Stored data:
>>>

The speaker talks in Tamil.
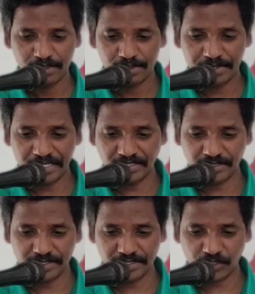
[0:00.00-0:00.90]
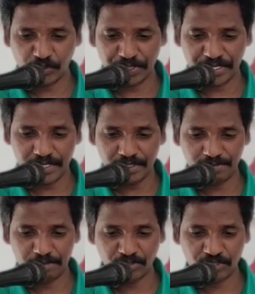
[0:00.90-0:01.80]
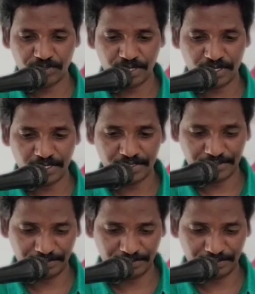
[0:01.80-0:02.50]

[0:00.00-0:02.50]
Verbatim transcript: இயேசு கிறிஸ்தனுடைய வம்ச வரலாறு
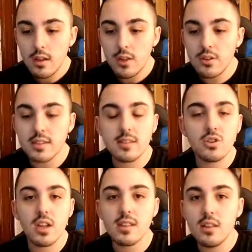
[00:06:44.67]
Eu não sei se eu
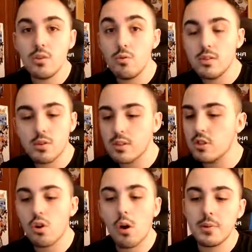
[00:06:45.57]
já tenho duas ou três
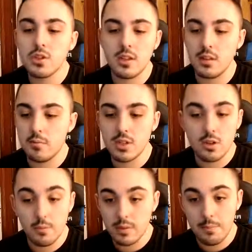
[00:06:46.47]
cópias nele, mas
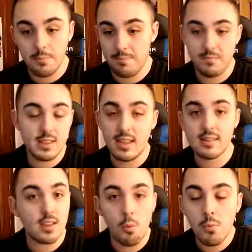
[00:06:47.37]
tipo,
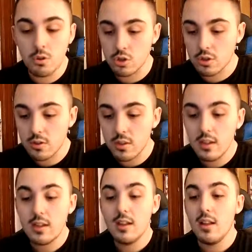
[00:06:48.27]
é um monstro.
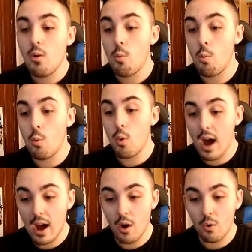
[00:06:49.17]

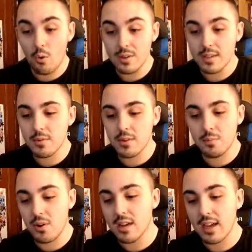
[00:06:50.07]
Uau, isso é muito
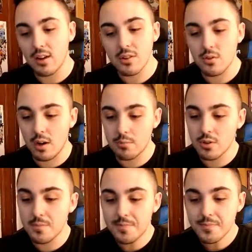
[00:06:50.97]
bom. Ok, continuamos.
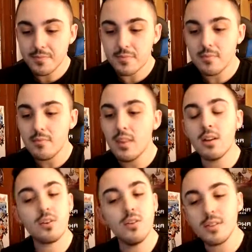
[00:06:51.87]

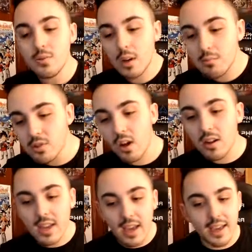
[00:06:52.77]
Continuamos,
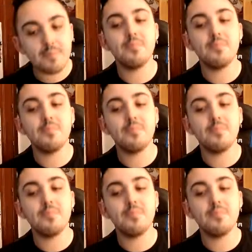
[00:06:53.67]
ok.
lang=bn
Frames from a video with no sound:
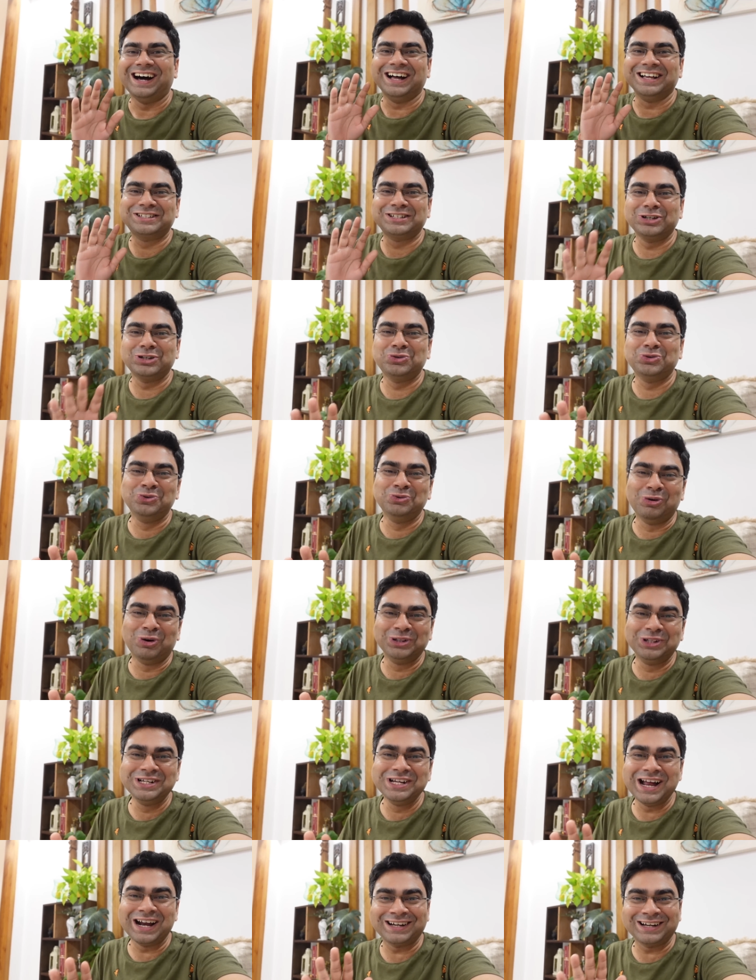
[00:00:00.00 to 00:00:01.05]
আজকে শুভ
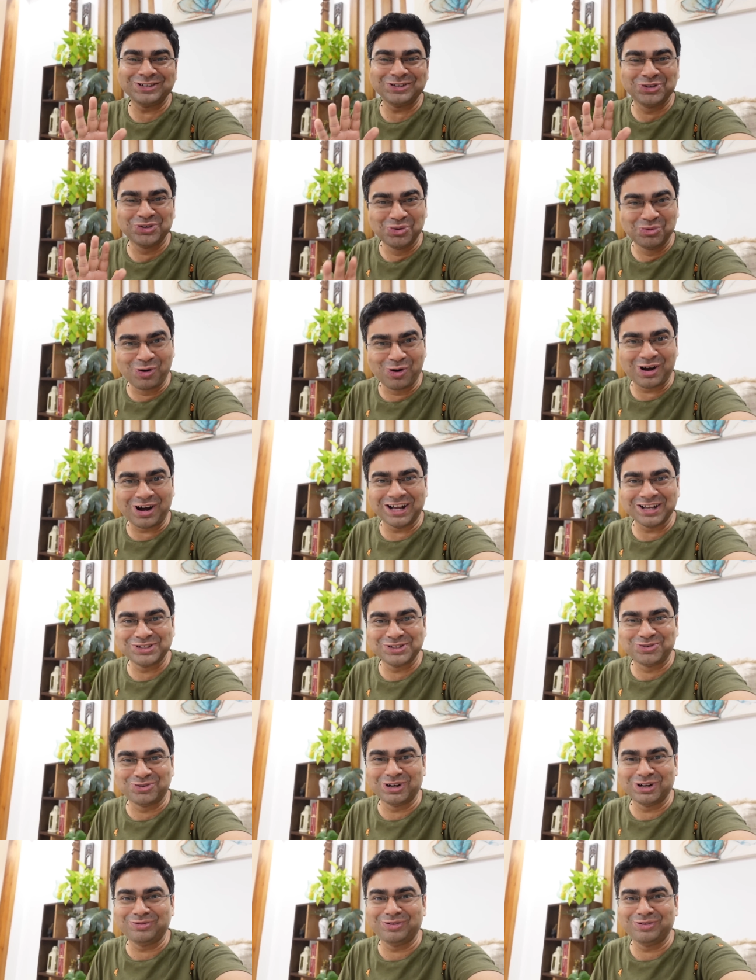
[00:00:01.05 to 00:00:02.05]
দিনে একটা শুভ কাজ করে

<<<
>>>

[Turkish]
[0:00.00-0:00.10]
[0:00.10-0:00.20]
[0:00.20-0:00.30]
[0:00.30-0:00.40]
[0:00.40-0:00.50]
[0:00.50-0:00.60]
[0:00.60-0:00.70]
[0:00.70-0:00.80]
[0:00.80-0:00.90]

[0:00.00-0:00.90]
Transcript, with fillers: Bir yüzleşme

<<<
>>>

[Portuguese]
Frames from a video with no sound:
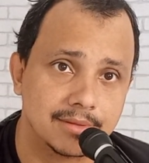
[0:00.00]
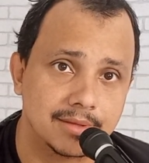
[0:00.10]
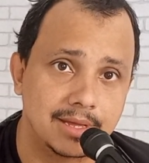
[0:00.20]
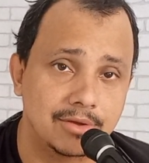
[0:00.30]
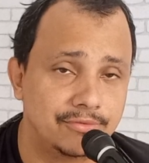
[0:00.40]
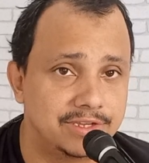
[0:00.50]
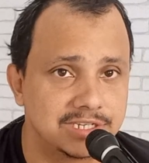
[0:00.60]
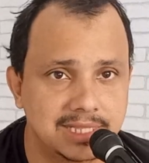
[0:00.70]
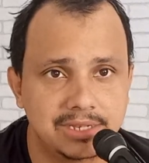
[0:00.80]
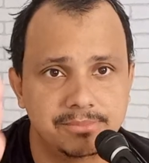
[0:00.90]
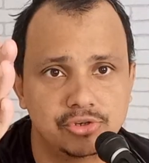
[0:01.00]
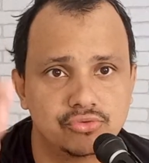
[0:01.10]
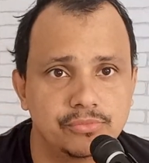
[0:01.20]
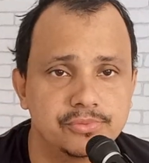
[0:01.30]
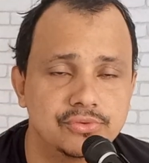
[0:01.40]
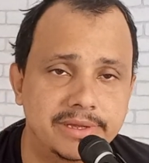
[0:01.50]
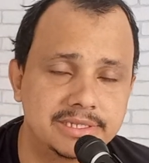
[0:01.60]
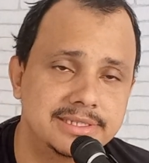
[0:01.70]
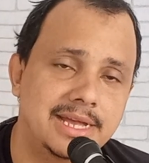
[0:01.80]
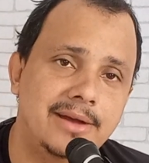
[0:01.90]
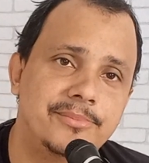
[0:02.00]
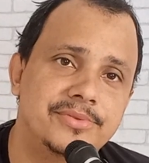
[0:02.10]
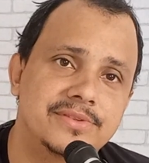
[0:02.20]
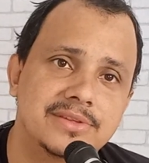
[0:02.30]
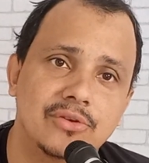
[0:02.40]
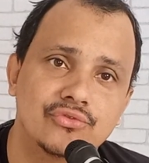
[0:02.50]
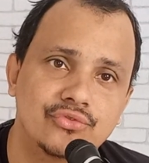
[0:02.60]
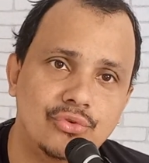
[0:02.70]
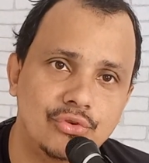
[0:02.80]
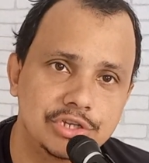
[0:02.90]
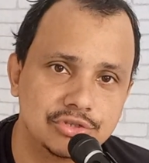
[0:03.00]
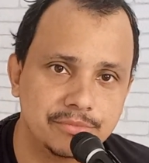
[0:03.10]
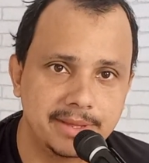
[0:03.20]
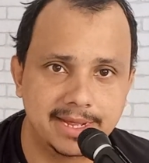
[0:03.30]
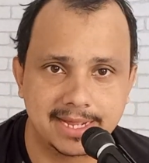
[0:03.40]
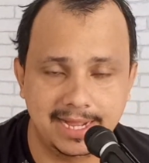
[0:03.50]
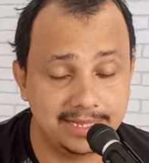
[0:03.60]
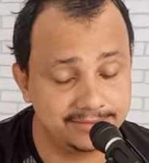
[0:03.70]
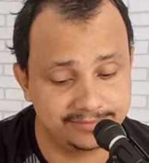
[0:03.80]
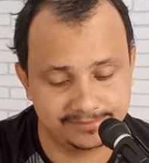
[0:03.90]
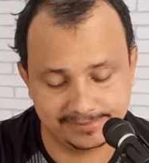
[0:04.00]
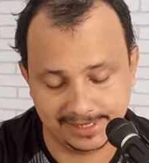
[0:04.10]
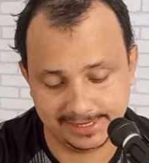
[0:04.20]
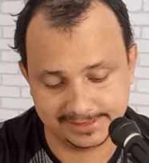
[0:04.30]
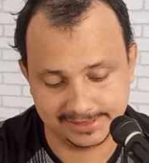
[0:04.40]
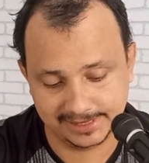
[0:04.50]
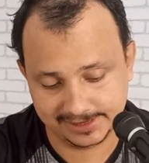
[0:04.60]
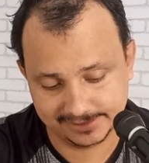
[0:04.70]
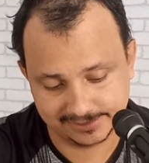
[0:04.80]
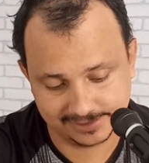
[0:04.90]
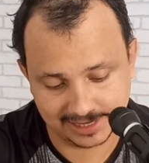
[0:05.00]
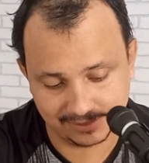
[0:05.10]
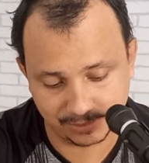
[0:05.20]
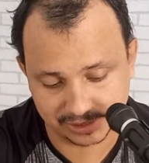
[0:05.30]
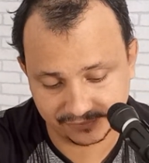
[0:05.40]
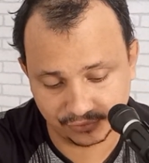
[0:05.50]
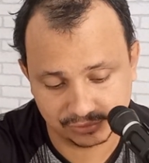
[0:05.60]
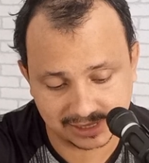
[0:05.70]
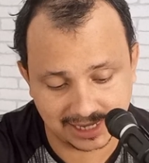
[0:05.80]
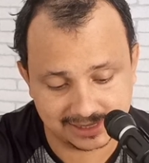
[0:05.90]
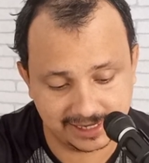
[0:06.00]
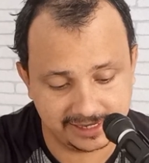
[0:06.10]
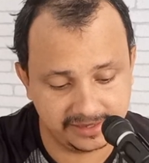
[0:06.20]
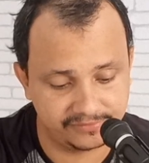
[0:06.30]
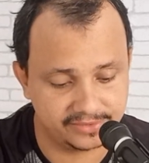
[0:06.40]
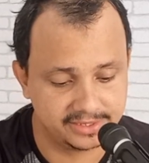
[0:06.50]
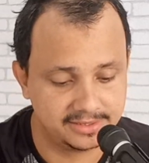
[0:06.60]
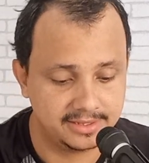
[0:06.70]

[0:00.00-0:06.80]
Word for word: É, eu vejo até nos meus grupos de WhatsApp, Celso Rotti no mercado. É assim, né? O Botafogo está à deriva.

<<<

_Work order_
Set down exactly the lines of the data above, beginning with the line that has "[0:00.30-0:00.40]" and ending with the line that has "Transcript, with fillers: Bir yüzleşme", and no others.

_Solution to this exercise_
[0:00.30-0:00.40]
[0:00.40-0:00.50]
[0:00.50-0:00.60]
[0:00.60-0:00.70]
[0:00.70-0:00.80]
[0:00.80-0:00.90]

[0:00.00-0:00.90]
Transcript, with fillers: Bir yüzleşme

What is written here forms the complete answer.